The fundamental principle of EDC, according to the researchers, is like electrodialysis, a process that has been used in various industries for desalination and brine concentration.
In ED, an electric field is applied to pull ions through ion exchange membranes. By placing different types of IEMs in a certain way, ED can produce streams of deionised water and streams of concentrated brine.
Induce salt crystallisation
With some configuration changes to that process, the researchers say EDC keeps the brine within the integrated system and uses an electric field to induce salt crystallisation without using costly evaporation methods.
"The elimination of evaporation is the key to developing potentially energy efficient brine crystallisation processes," according to the paper.

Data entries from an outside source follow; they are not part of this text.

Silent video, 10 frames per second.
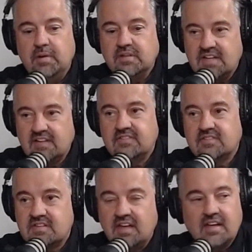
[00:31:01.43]

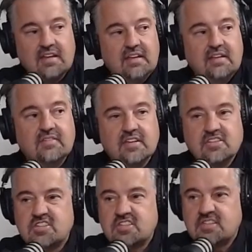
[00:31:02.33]
Texas Tech is a
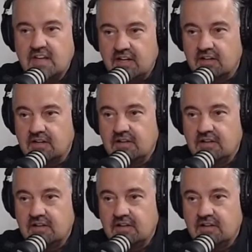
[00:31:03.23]
stellarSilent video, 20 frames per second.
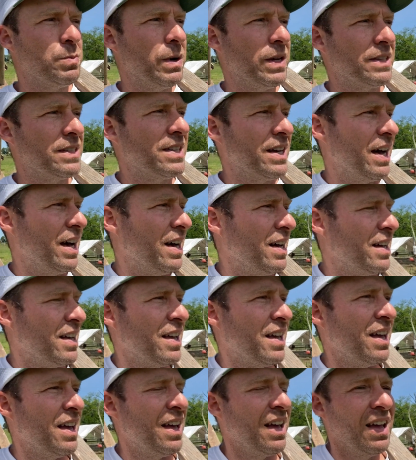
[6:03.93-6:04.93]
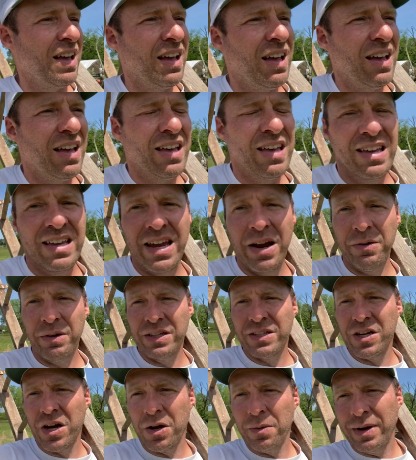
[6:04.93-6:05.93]
But can't
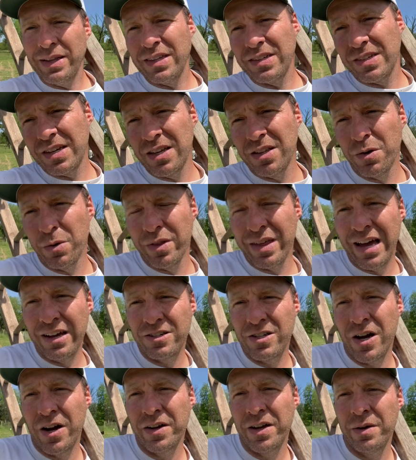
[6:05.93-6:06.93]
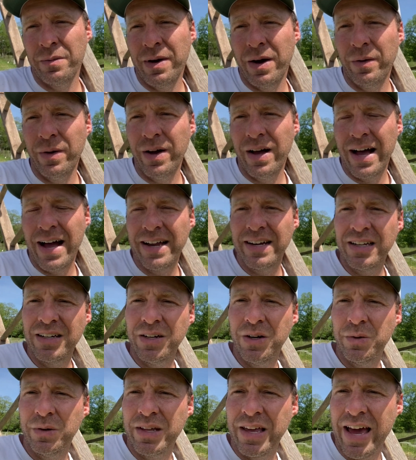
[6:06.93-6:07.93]
really talk about this either without talking about, well, how do you
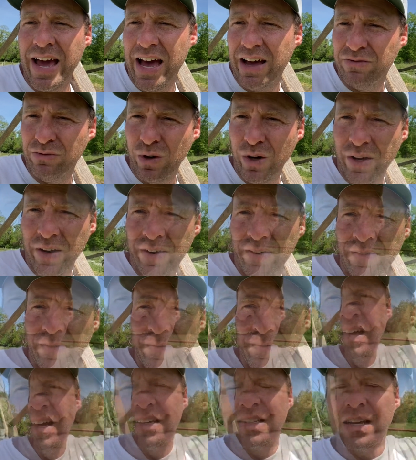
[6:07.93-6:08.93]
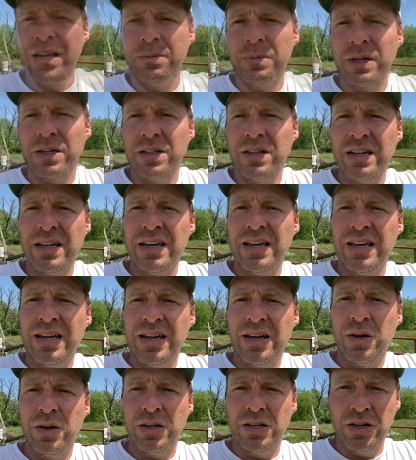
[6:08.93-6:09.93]
know when you have one? And
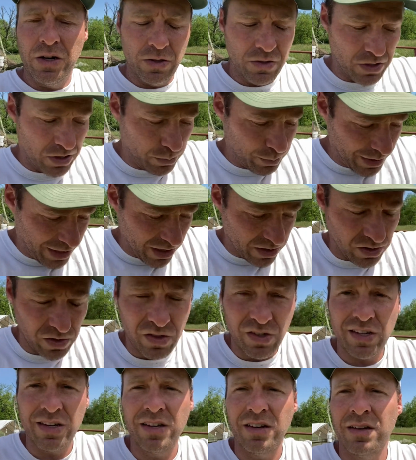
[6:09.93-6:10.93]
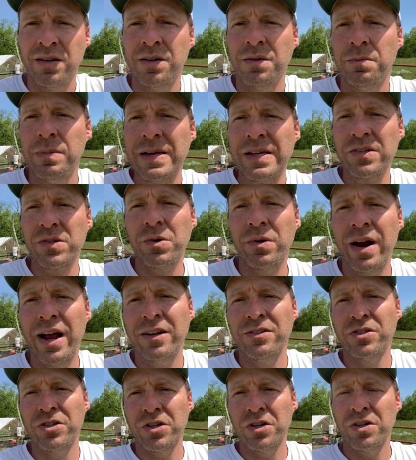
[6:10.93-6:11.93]
typically, you know, just because you see bees
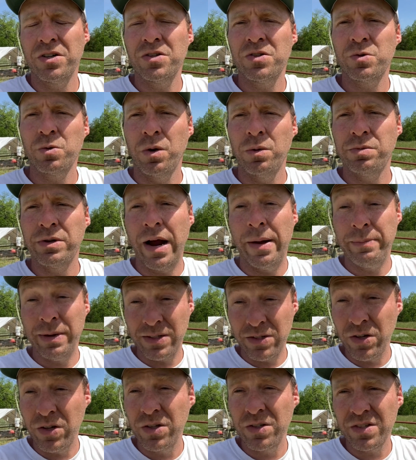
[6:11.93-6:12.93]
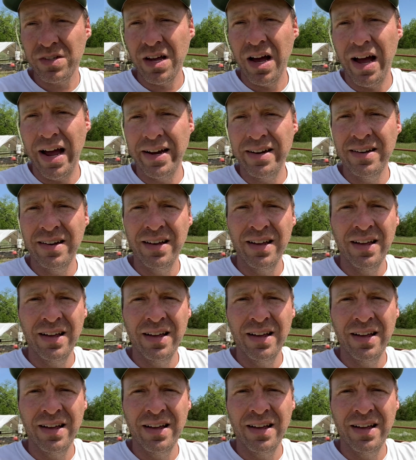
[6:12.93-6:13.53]
around your swarm trap, that's a good sign.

One major technical challenge is that when certain ions transport through the IEMs, they drag too much water across and reduce the effectiveness of the process in concentrating the brine stream. This phenomenon, called electro-osmosis, prevents some salts from being crystallised out effectively.
The researchers said that better membrane design and optimised operation can potentially address this challenge and make EDC more universally applicable.
Conventional approaches of precipitating out highly soluble salts (for brine reduction or elimination) typically require phase change of water via evaporation or freezing, which is energy intensive. Xudong Zhang et al. report a process, namely electrodialytic crystallisation, to precipitate soluble salts via forcing the salt concentration beyond solubility with the mechanism of electrodialysis. The cover image shows sodium sulphate crystals forming in electrodialytic crystallisation. Image: Ruoyu Wang and Lesa Brown, Vanderbilt University.
Nevertheless, for the salts that EDC can handle, the team performed a preliminary analysis and showed that EDC coupled with reverse osmosis can potentially consume much less energy than MVC for brine crystallisation.